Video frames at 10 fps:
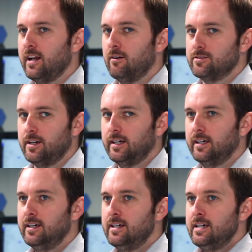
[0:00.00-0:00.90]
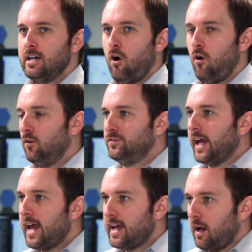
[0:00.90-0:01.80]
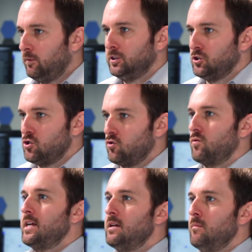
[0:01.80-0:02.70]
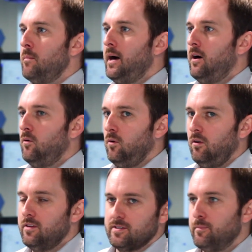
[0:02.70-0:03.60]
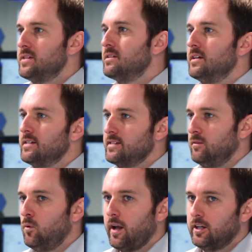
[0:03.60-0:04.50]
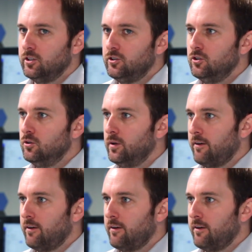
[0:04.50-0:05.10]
I was all day I would just dream about this business and what I could do and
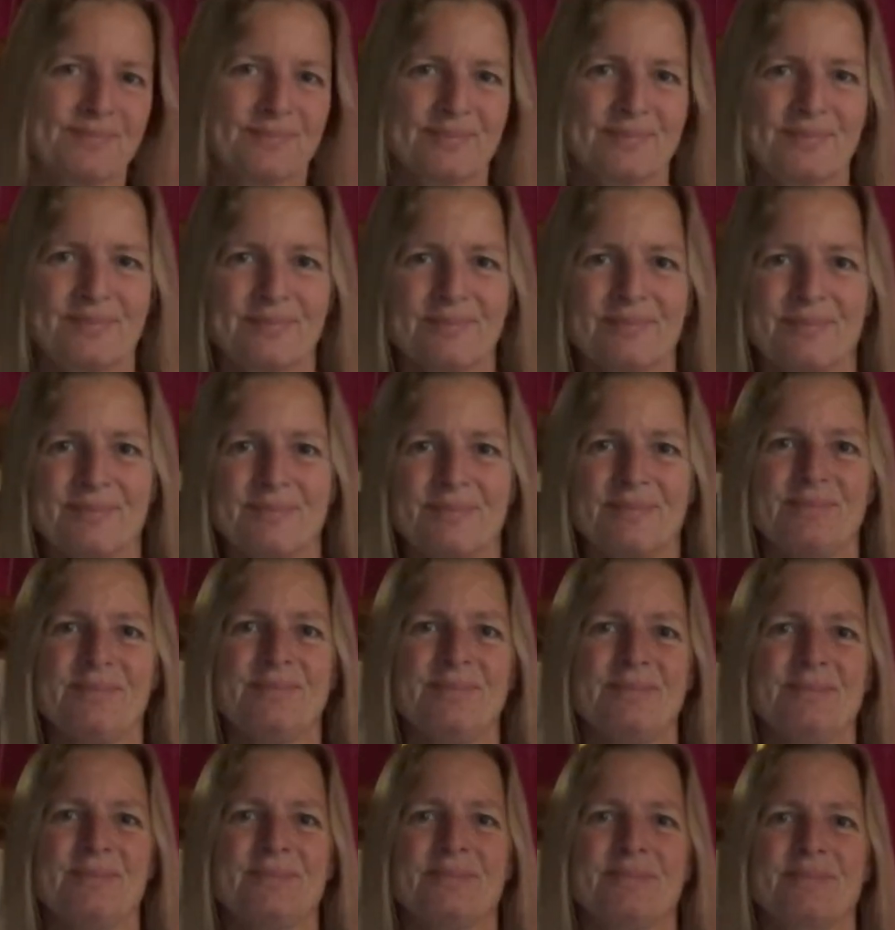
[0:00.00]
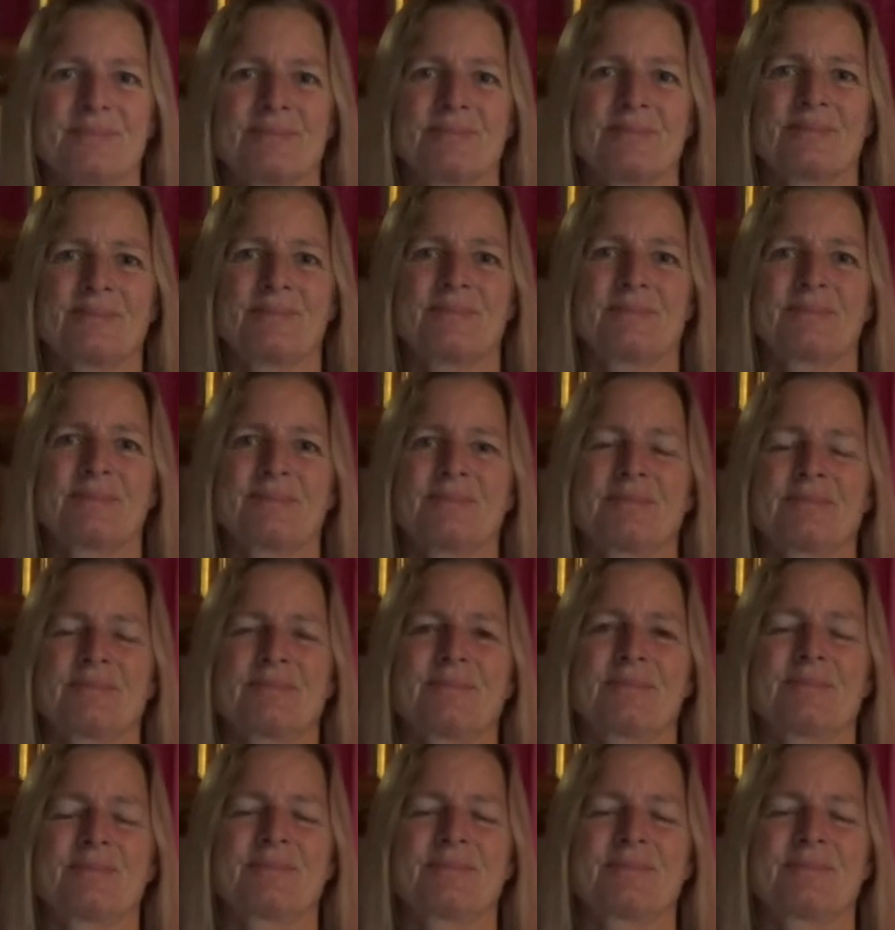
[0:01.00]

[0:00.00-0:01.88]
Nothing is said.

= = = = = = =

■ Work required
The lines above must be transcribed exactly, with every picture left out.

■ Exercise answer
Video frames at 10 fps:
[0:00.00-0:00.90]
[0:00.90-0:01.80]
[0:01.80-0:02.70]
[0:02.70-0:03.60]
[0:03.60-0:04.50]
[0:04.50-0:05.10]
I was all day I would just dream about this business and what I could do and
[0:00.00]
[0:01.00]

[0:00.00-0:01.88]
Nothing is said.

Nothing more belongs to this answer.